Czołówka z Biedronki - jak naprawić
- Tanto
- 4X4 Szczecin
- Posty: 4671
- Rejestracja: pn 21 maja, 2007
- Lokalizacja: Szczecin/ Dobra k.Now
- Kontaktowanie:
Czołówka z Biedronki - jak naprawić
Na obrazku powyżej wszystko widać, ale na wszelki wypadek jeszcze kilka słów.

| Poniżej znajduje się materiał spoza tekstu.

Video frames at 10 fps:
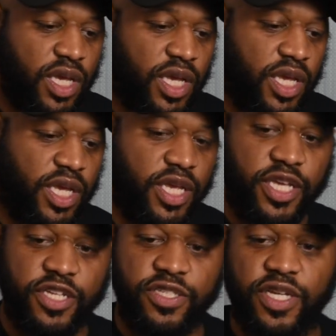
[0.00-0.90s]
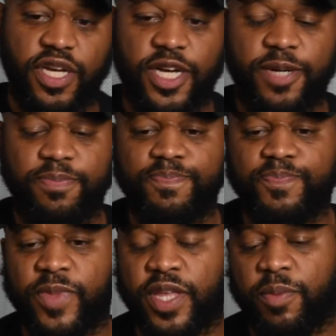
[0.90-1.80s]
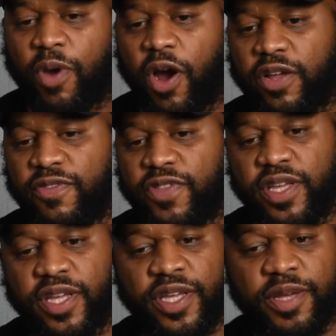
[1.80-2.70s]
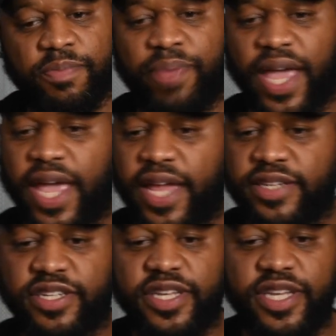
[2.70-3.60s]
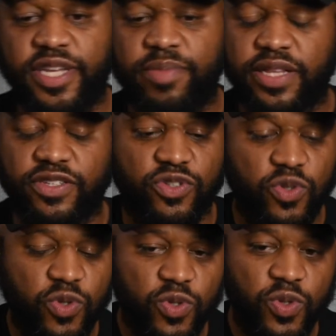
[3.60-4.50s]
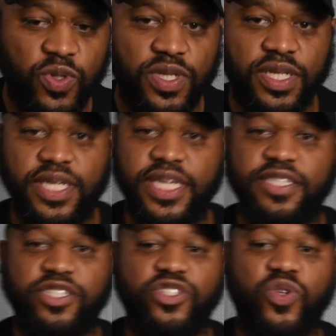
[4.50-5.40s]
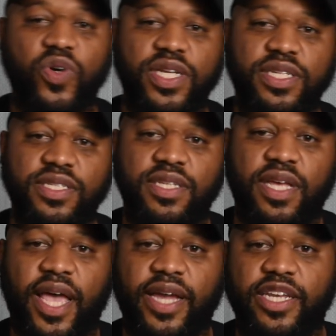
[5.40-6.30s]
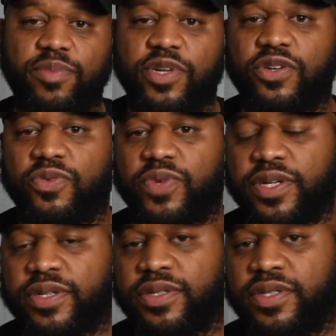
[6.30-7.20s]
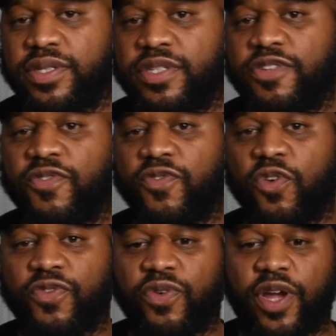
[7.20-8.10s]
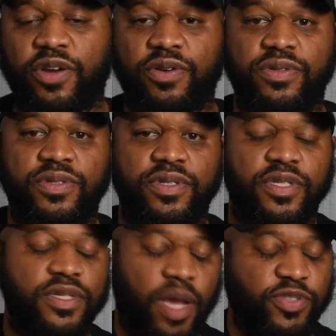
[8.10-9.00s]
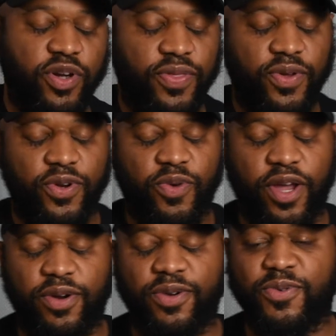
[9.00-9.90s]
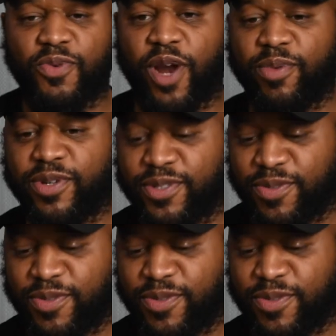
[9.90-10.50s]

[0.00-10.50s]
He is part of the band team at the school. He's enjoying his academic career. 3rd grader, Robert.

Kolejna osoba zasygnalizowała problem z 'automatyczną przysłoną' czyli czymś latającym wewnątrz latarki. To coś to plastikowa maskownica która przykrywa płytkę drukowaną na której przymocowana jest dioda, niestety małe chińskie rączki nie przewidziały że ten sprzęt będzie podróżował w mało komfortowych warunkach i np. telepał się w schowku w terenówce. Maskownica jest jedynie wciśnięta w korpus latarki i jej wyskoczenie mamy niejako w standardzie, pytanie tylko kiedy Na upartego można ją przykleić na jakąś 'plastelinę' trzeba tylko pamiętać że w czasie pracy taka dioda potrafi się solidnie rozgrzać, można ją też całkowicie wymontować. Nie sprawdzałem czy będzie to miało jakiś wpływ na jakość świecenia.
Warto pamiętać żeby unikać dotykania diody palcami, nie zepsuje się od tego, ale lepiej żeby nie pozostawał na niej tłuszcz.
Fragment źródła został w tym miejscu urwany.